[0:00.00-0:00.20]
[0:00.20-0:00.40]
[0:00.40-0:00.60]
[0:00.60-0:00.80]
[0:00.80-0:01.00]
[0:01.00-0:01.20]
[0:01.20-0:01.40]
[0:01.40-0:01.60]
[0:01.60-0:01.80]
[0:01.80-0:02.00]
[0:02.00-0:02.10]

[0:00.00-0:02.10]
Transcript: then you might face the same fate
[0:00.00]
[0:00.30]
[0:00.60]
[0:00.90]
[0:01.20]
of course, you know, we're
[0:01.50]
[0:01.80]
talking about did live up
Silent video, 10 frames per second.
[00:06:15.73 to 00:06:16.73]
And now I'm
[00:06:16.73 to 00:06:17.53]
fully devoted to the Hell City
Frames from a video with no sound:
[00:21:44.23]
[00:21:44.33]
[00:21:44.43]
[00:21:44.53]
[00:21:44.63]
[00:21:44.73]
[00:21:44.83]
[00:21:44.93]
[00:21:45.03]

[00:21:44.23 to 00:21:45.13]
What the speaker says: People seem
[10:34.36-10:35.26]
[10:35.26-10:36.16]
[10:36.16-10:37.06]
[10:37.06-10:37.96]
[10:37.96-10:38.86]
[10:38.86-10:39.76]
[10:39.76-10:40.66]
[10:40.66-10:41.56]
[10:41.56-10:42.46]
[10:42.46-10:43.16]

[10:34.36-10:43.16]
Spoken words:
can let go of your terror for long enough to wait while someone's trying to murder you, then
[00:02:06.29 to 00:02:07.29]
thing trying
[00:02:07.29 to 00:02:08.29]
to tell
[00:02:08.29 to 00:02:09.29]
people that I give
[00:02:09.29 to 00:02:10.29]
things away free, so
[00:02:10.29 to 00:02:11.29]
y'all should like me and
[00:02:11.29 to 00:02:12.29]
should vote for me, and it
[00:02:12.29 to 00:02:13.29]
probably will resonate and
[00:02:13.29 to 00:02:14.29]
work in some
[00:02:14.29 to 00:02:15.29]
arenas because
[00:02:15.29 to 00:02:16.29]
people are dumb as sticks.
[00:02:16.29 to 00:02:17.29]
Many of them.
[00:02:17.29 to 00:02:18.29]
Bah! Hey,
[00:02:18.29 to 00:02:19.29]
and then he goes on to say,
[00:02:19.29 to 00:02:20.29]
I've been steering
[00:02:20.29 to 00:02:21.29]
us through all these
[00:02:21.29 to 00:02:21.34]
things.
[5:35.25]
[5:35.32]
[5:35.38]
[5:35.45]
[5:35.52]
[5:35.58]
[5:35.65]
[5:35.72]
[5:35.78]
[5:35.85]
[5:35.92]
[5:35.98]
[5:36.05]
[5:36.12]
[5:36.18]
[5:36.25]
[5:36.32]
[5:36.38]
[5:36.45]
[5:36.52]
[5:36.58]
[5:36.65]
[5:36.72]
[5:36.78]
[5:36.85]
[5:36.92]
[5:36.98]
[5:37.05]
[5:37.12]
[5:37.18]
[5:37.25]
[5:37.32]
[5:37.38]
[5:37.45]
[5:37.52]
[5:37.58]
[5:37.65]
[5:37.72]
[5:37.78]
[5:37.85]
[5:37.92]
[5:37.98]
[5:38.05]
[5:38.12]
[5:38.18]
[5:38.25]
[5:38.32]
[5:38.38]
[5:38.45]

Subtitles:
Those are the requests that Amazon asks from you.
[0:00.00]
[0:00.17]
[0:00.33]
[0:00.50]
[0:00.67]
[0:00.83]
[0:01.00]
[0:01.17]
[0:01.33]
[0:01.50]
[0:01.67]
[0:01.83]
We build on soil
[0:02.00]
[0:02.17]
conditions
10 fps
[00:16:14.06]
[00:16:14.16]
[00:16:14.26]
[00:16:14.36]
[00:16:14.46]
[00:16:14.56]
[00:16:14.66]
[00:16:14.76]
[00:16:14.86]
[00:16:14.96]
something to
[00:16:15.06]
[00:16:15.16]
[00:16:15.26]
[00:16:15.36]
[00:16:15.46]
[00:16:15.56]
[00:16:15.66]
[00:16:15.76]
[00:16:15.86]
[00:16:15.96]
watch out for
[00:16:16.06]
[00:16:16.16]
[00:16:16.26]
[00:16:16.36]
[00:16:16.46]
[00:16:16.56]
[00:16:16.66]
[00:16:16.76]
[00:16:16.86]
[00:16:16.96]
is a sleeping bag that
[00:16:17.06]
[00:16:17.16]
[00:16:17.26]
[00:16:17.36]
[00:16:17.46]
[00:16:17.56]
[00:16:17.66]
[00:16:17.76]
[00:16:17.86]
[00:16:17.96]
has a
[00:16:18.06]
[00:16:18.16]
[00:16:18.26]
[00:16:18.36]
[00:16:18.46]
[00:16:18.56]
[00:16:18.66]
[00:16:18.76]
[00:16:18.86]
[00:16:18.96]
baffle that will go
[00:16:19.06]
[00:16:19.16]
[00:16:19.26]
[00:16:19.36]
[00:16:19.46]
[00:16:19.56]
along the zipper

=== The problem ===
Looking through the data above, copy out each line in which the string "video" occurs.

=== Written solution ===
Silent video, 10 frames per second.
Frames from a video with no sound:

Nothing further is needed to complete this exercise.